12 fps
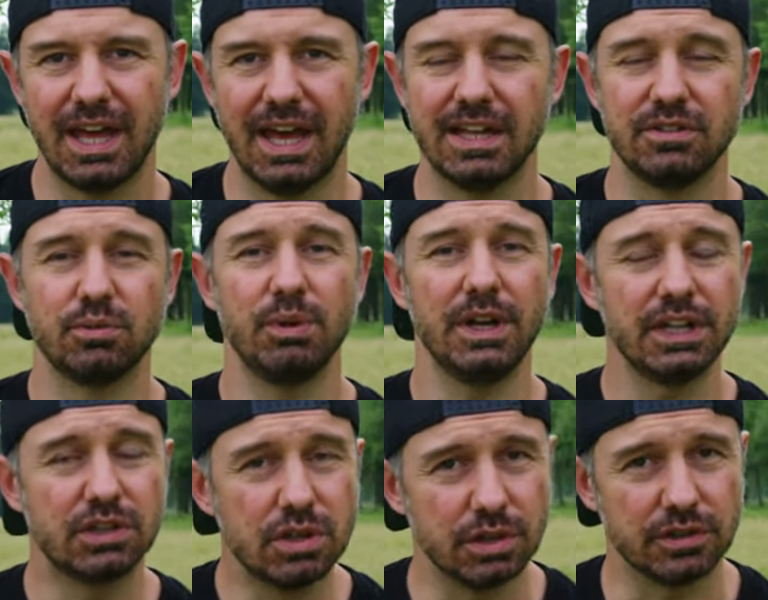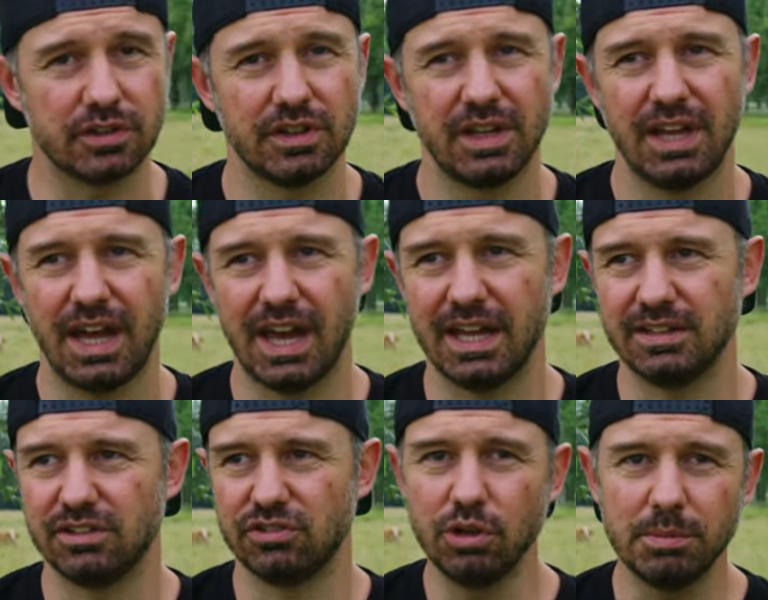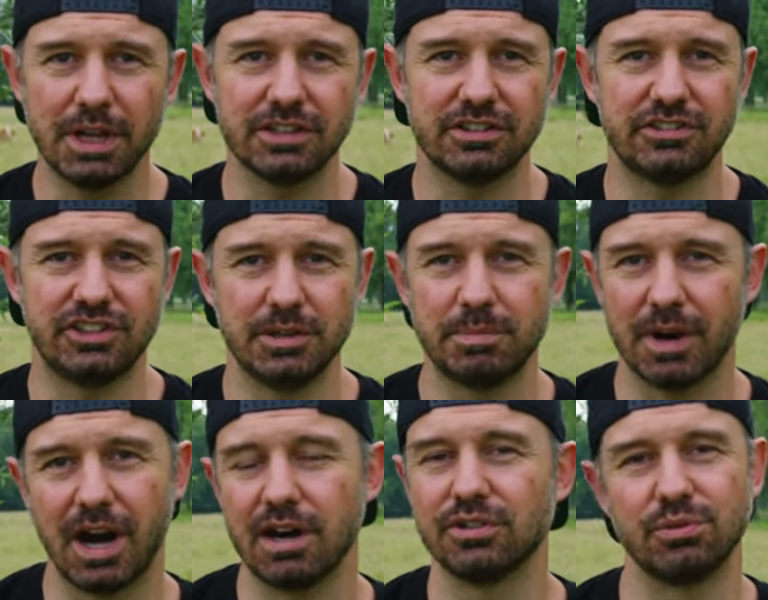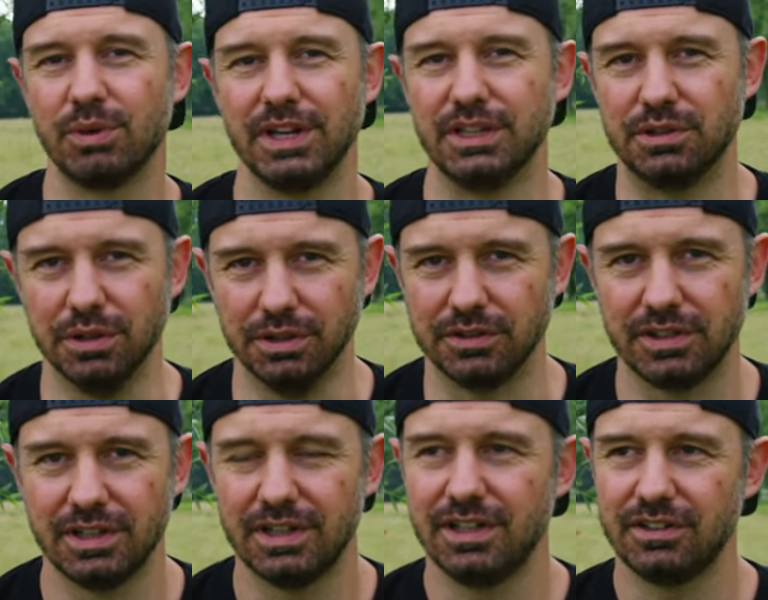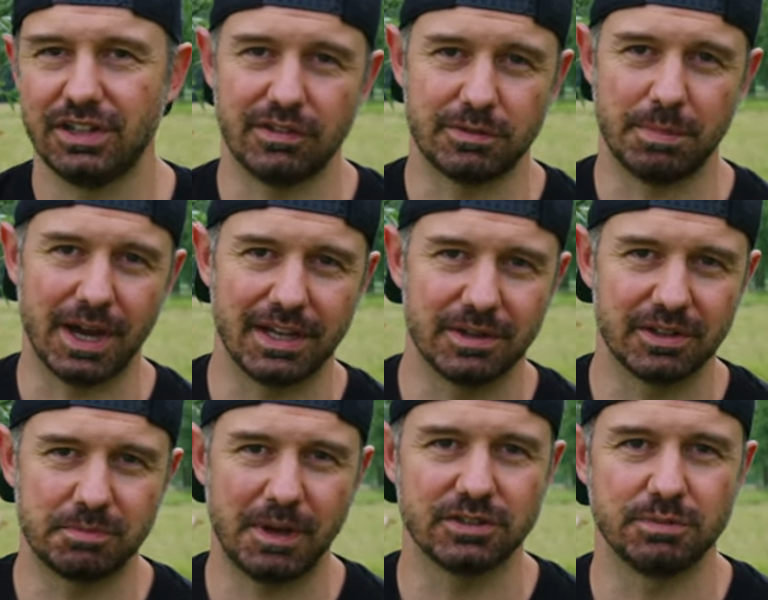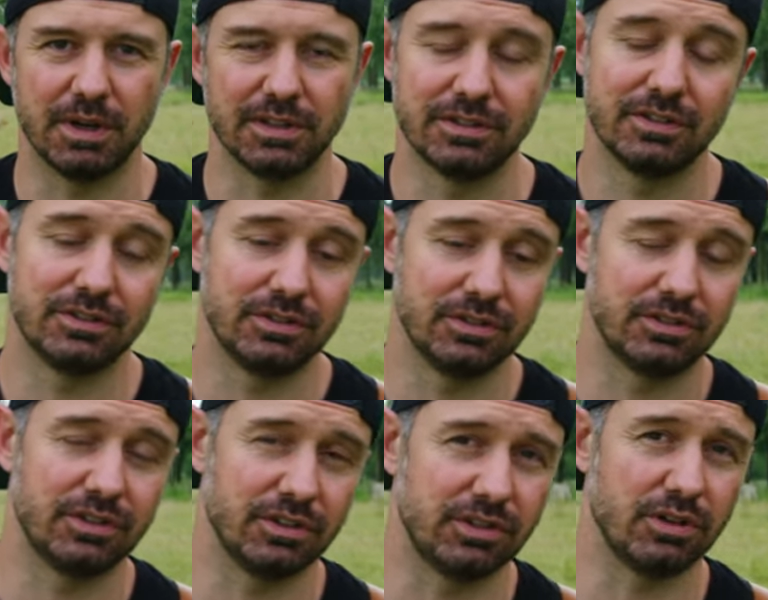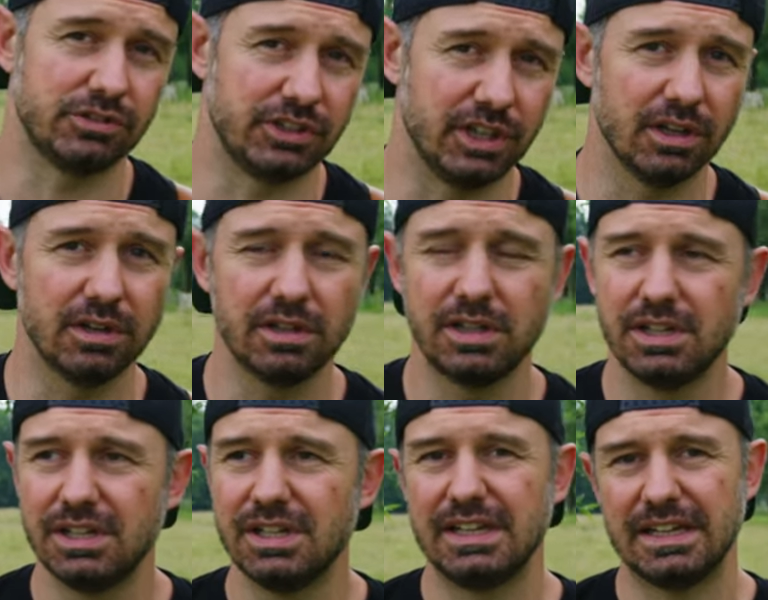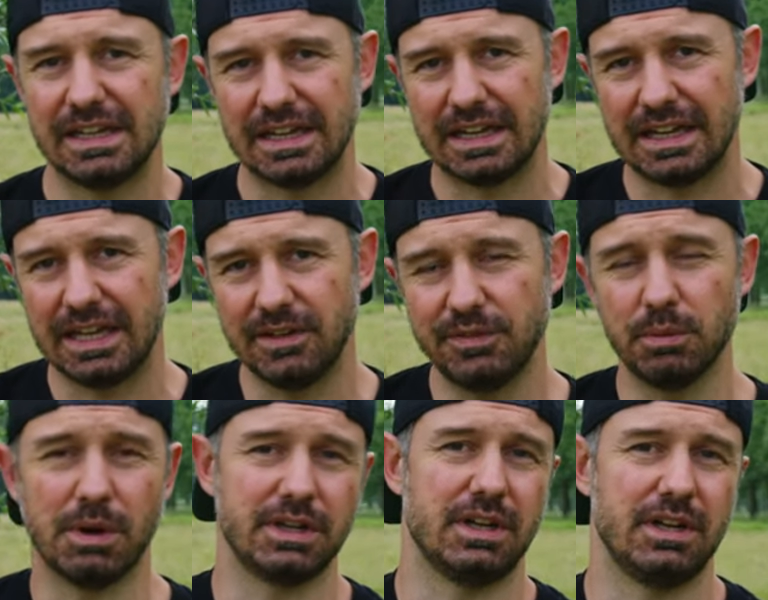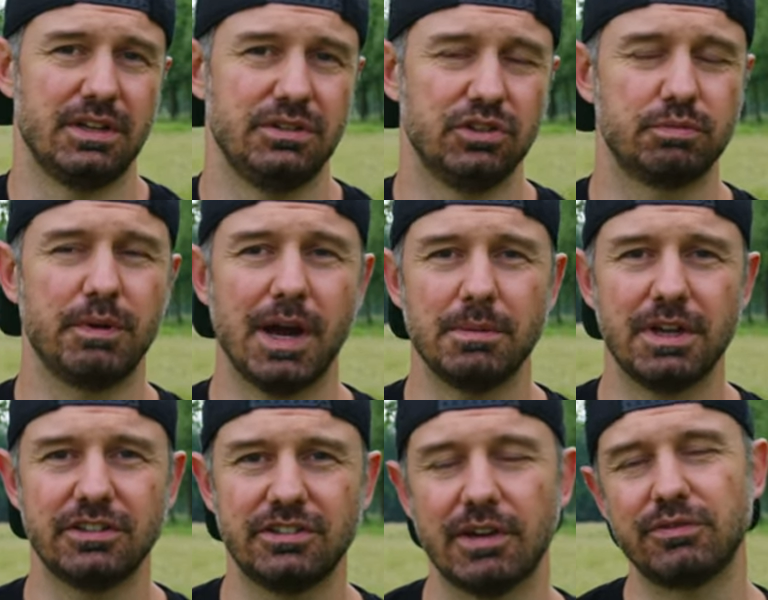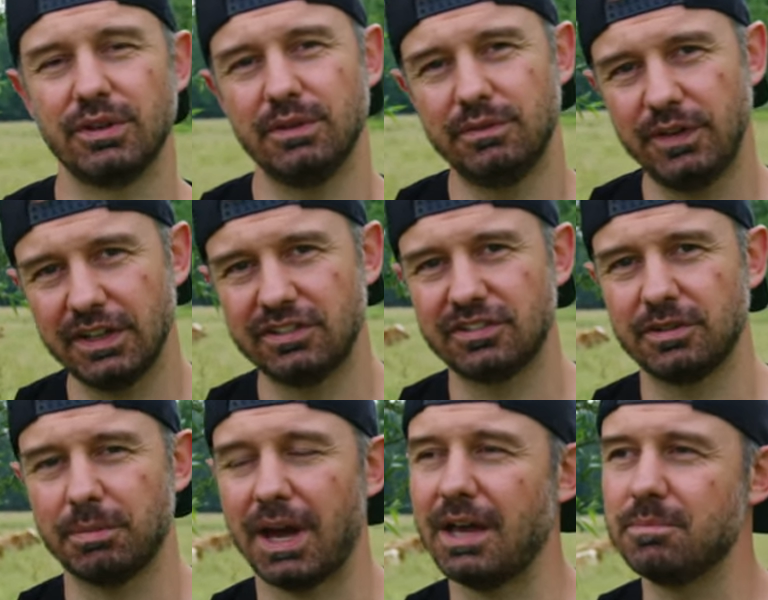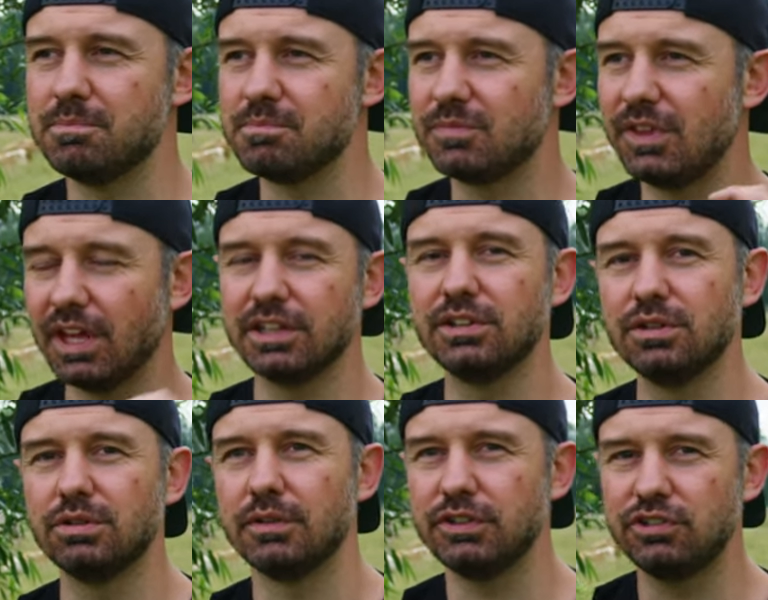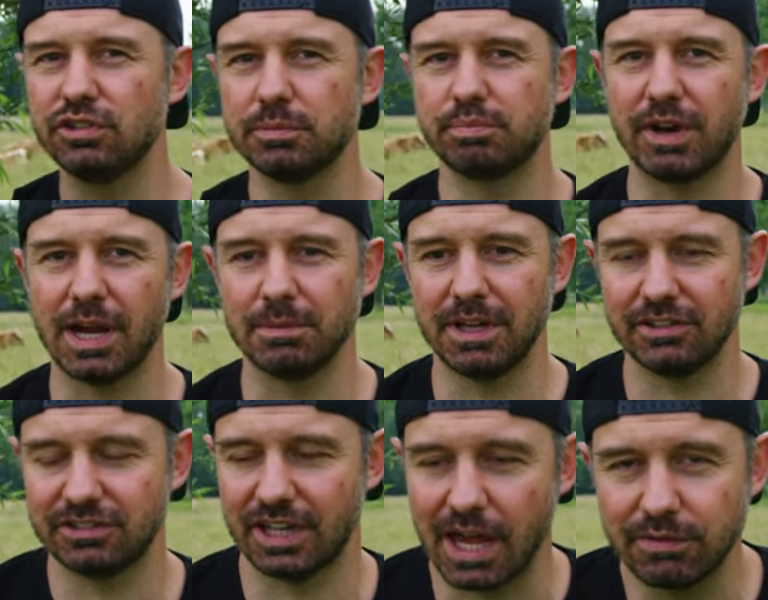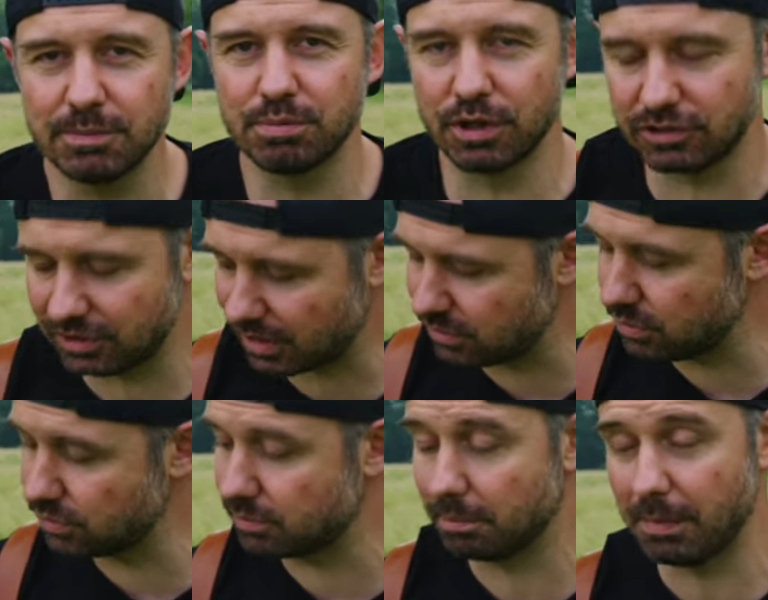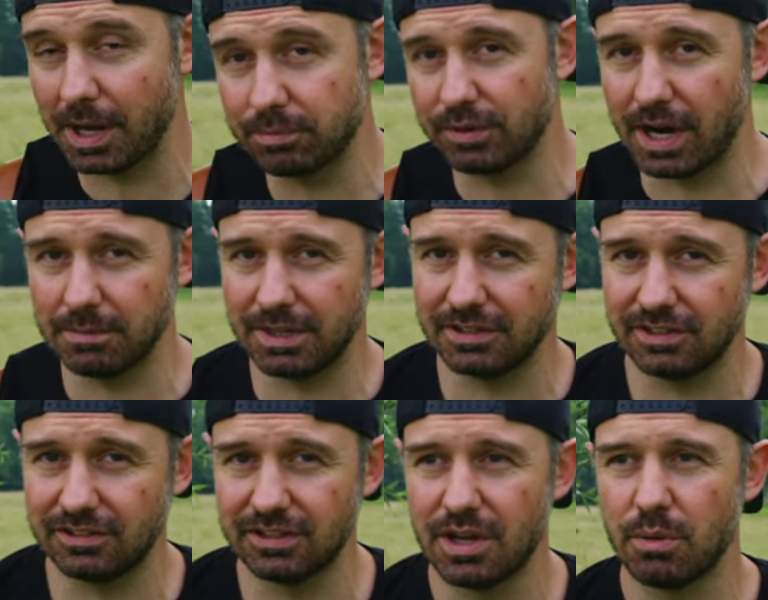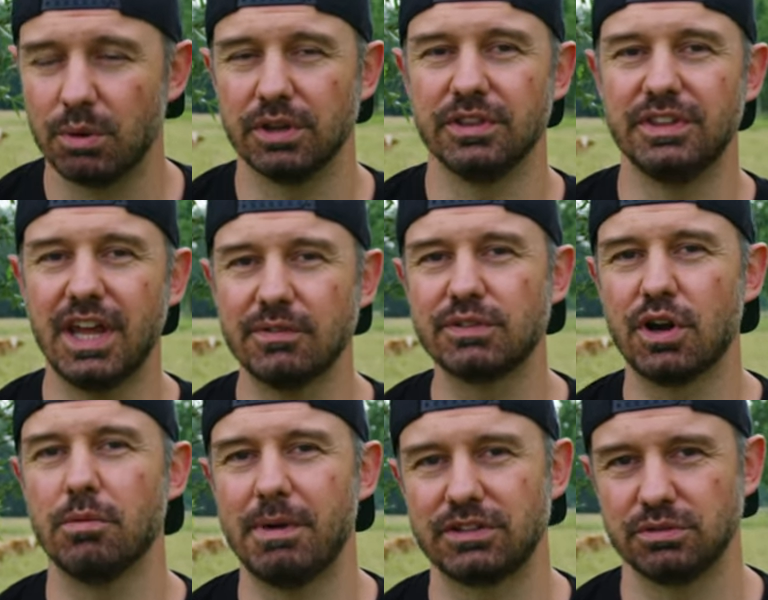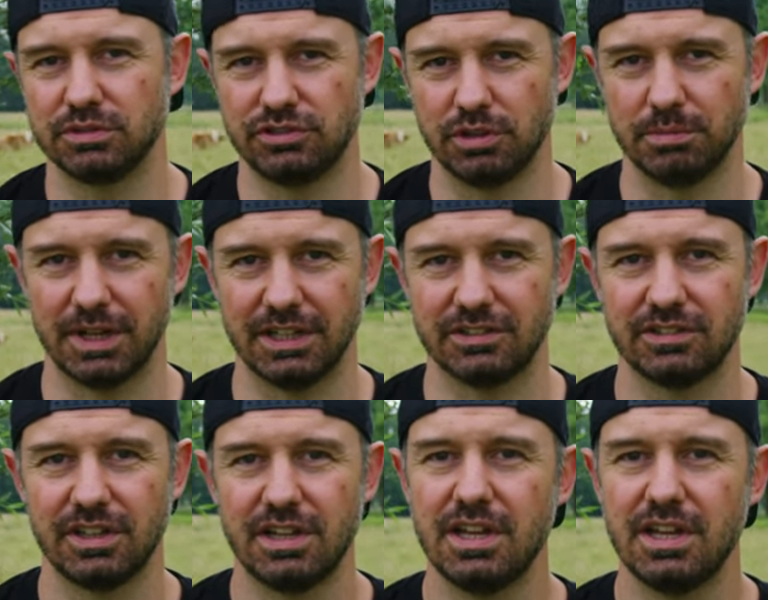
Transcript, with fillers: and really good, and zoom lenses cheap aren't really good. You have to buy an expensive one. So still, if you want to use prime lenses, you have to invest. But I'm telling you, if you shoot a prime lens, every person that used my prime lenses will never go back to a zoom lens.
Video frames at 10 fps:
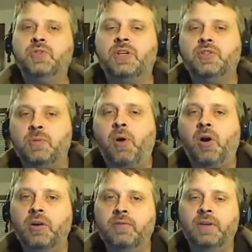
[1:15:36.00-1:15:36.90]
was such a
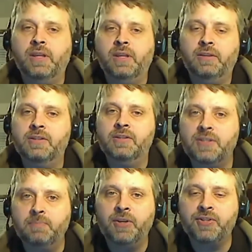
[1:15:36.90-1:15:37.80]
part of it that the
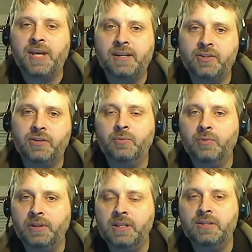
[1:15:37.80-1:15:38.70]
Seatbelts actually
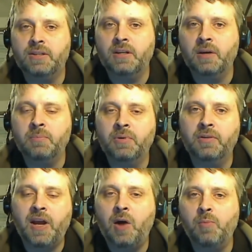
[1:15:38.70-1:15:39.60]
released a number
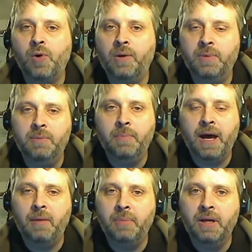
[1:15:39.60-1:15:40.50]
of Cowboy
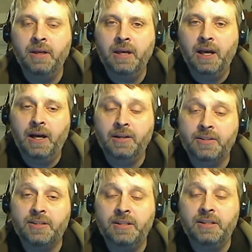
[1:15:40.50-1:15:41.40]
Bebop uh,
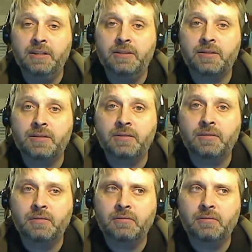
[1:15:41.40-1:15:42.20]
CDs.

○ ○ ○

## The task
Please output, exactly and with no pictures, only the lines from the one containing "Video frames at" through the final line of the records above.

## Solution for this task
Video frames at 10 fps:
[1:15:36.00-1:15:36.90]
was such a
[1:15:36.90-1:15:37.80]
part of it that the
[1:15:37.80-1:15:38.70]
Seatbelts actually
[1:15:38.70-1:15:39.60]
released a number
[1:15:39.60-1:15:40.50]
of Cowboy
[1:15:40.50-1:15:41.40]
Bebop uh,
[1:15:41.40-1:15:42.20]
CDs.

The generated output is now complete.